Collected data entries
##########

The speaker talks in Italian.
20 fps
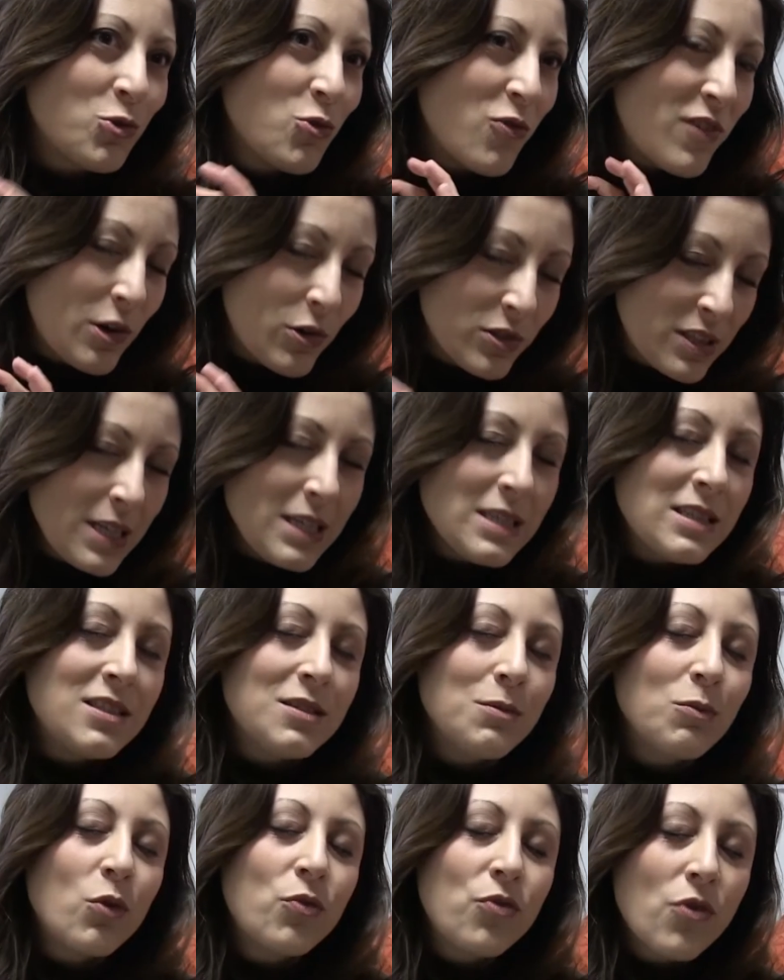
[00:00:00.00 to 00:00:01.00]

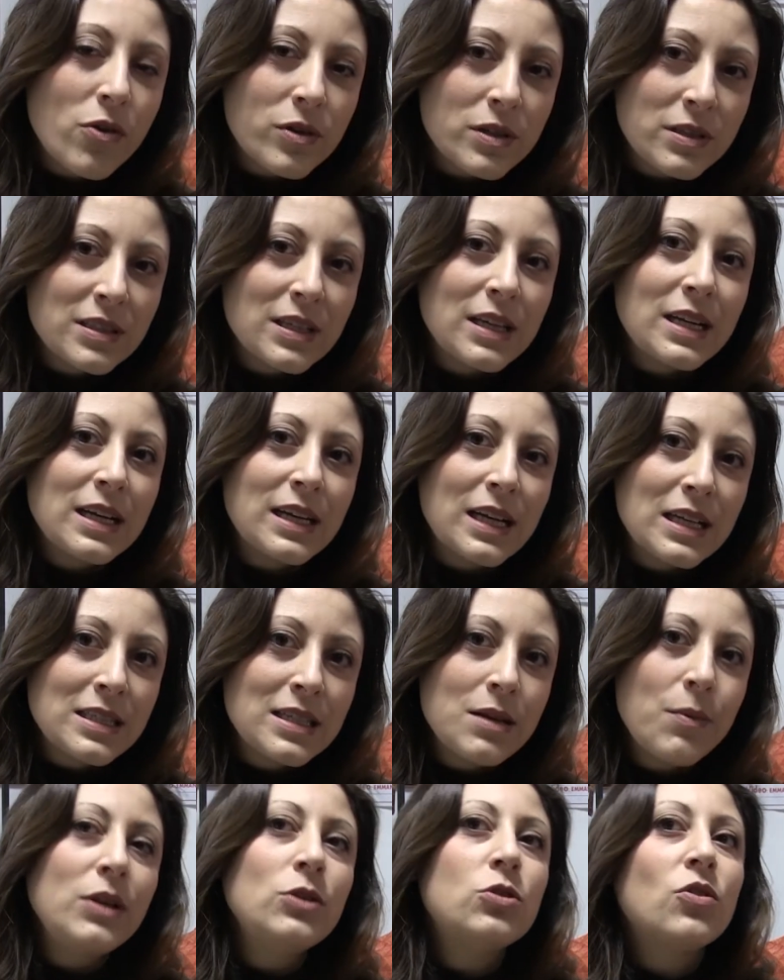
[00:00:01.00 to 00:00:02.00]
doverosissimo forse
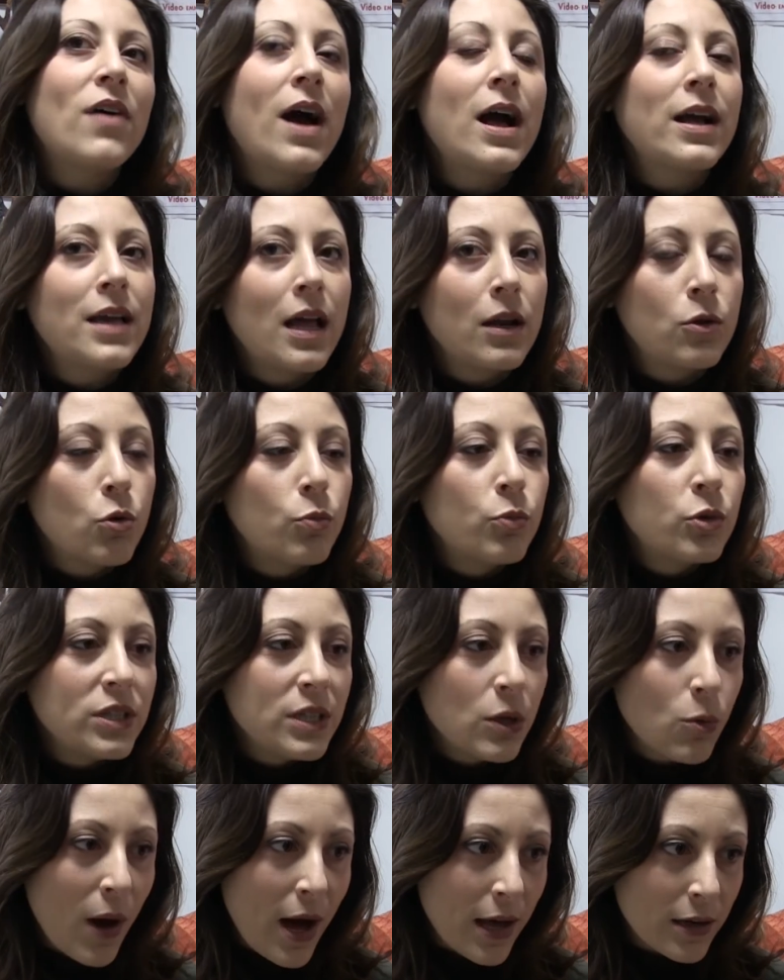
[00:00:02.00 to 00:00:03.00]
ringraziamento va anche al Comune
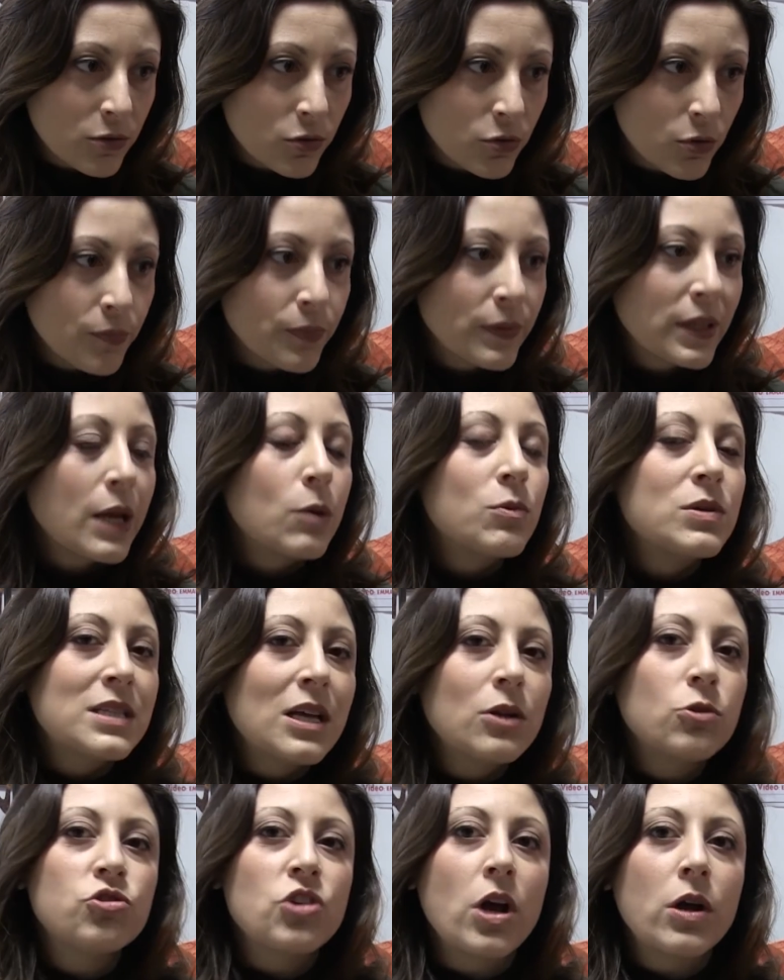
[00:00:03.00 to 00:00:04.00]
di Quarto, che
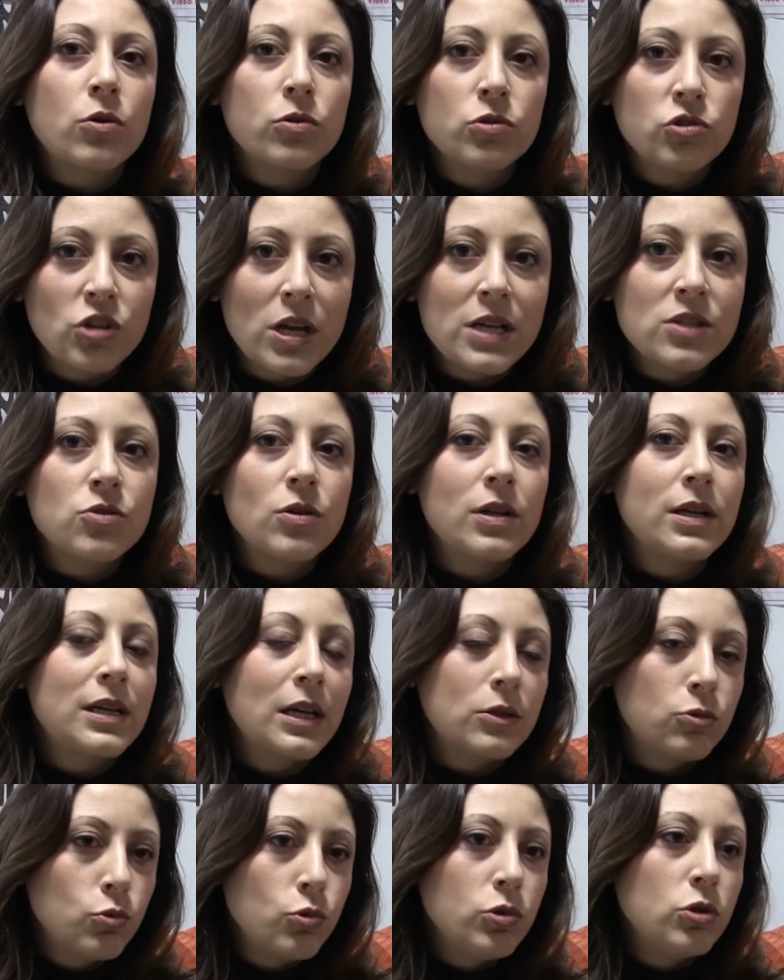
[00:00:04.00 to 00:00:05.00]
quest'anno ci ha concesso il
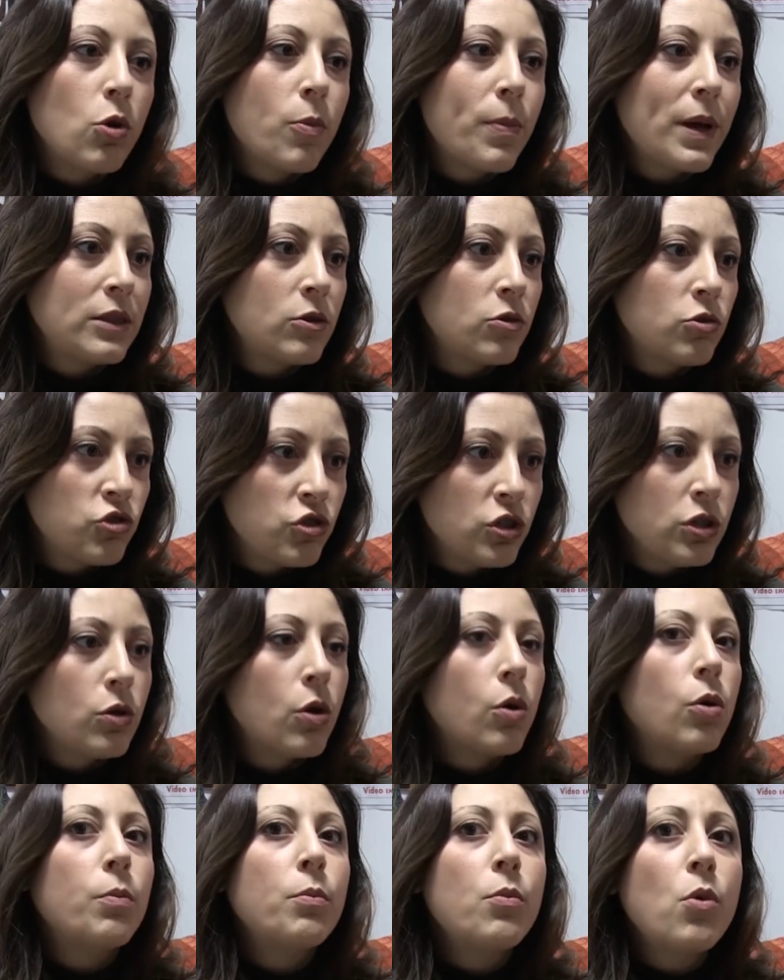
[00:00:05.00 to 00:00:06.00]
gratuito
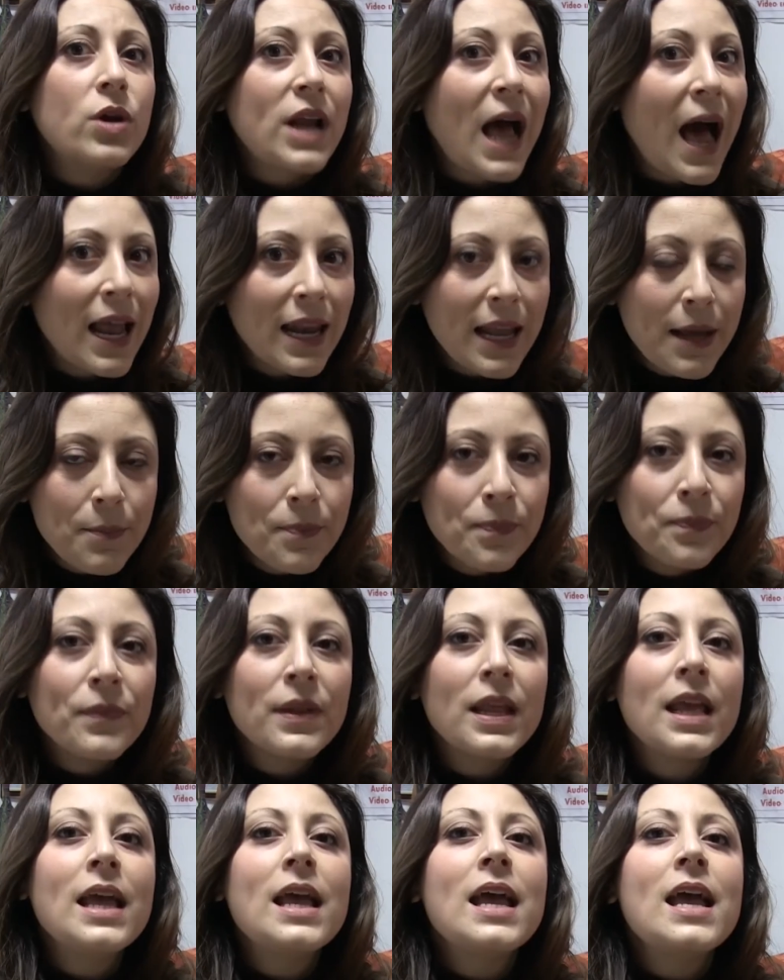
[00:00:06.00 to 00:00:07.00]
patrocino morale
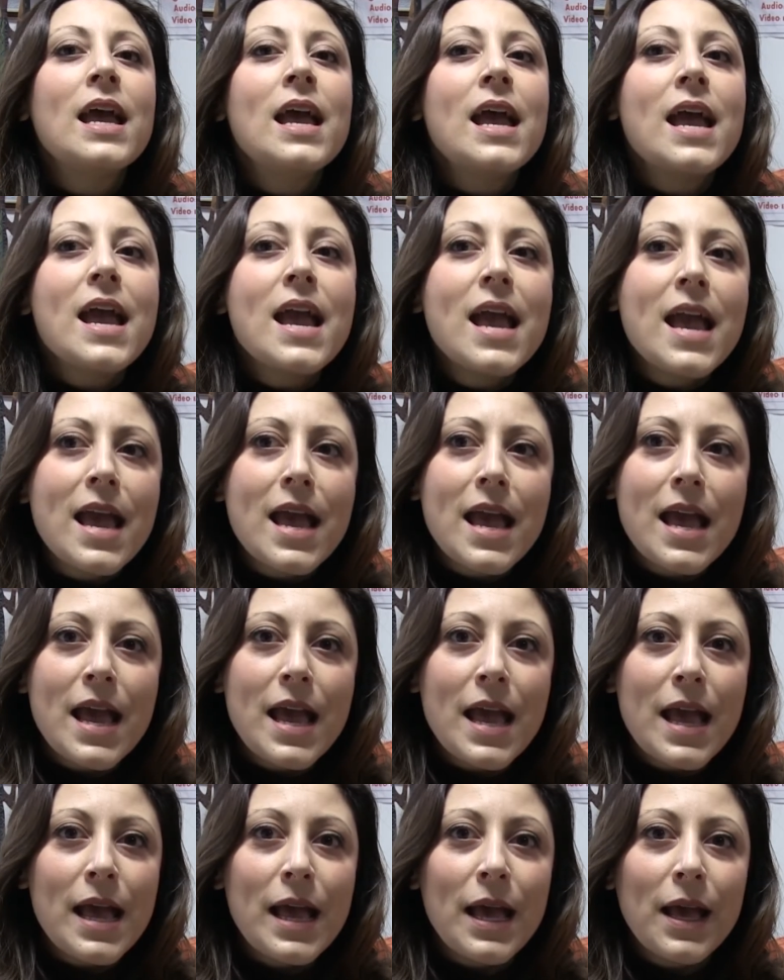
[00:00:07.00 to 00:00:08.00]

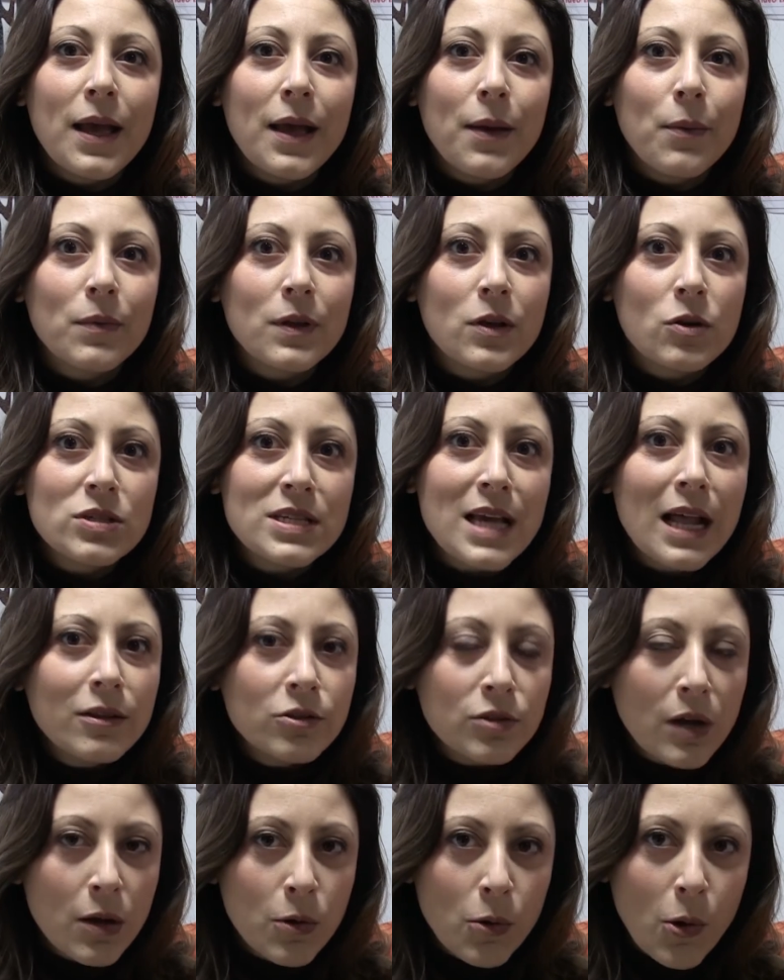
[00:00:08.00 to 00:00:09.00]
e
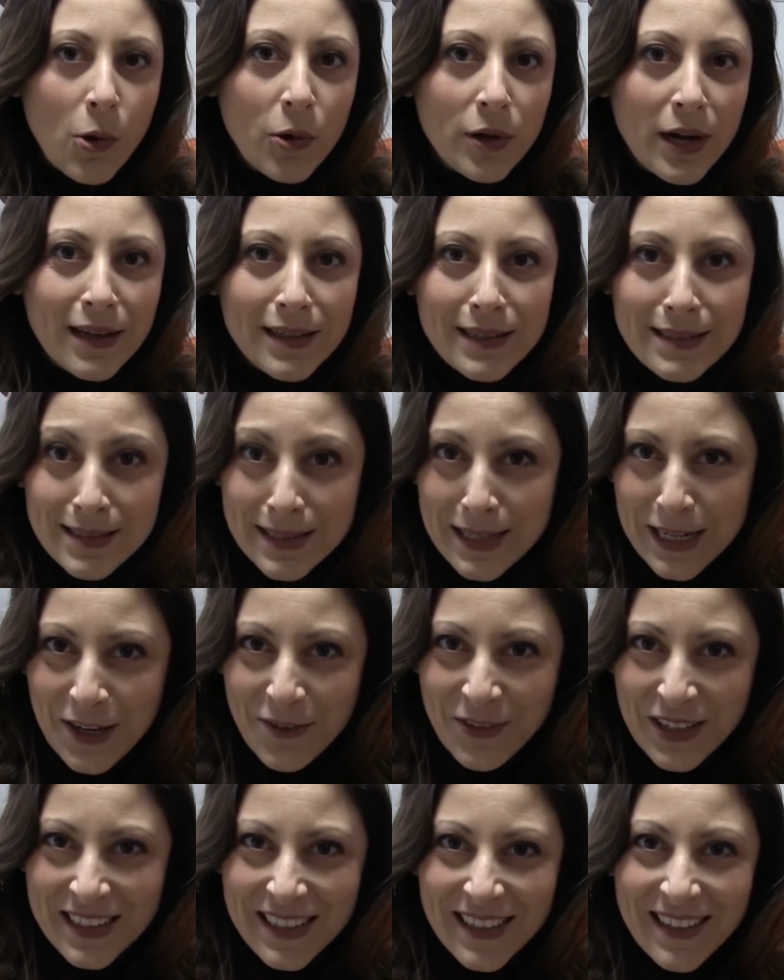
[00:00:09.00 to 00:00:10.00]
cos'altro ancora?
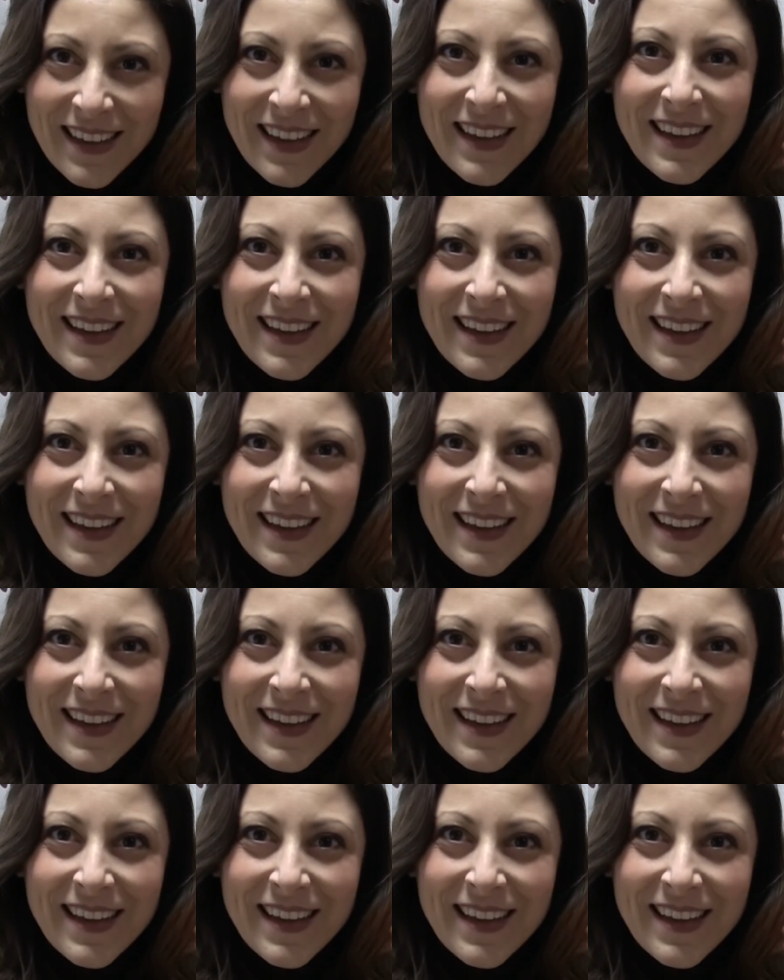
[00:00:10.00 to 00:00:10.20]
Iscriviti,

##########

> [Action item] With images omitted, retype the data word for word.

> [Solved problem]
The speaker talks in Italian.
20 fps
[00:00:00.00 to 00:00:01.00]

[00:00:01.00 to 00:00:02.00]
doverosissimo forse
[00:00:02.00 to 00:00:03.00]
ringraziamento va anche al Comune
[00:00:03.00 to 00:00:04.00]
di Quarto, che
[00:00:04.00 to 00:00:05.00]
quest'anno ci ha concesso il
[00:00:05.00 to 00:00:06.00]
gratuito
[00:00:06.00 to 00:00:07.00]
patrocino morale
[00:00:07.00 to 00:00:08.00]

[00:00:08.00 to 00:00:09.00]
e
[00:00:09.00 to 00:00:10.00]
cos'altro ancora?
[00:00:10.00 to 00:00:10.20]
Iscriviti,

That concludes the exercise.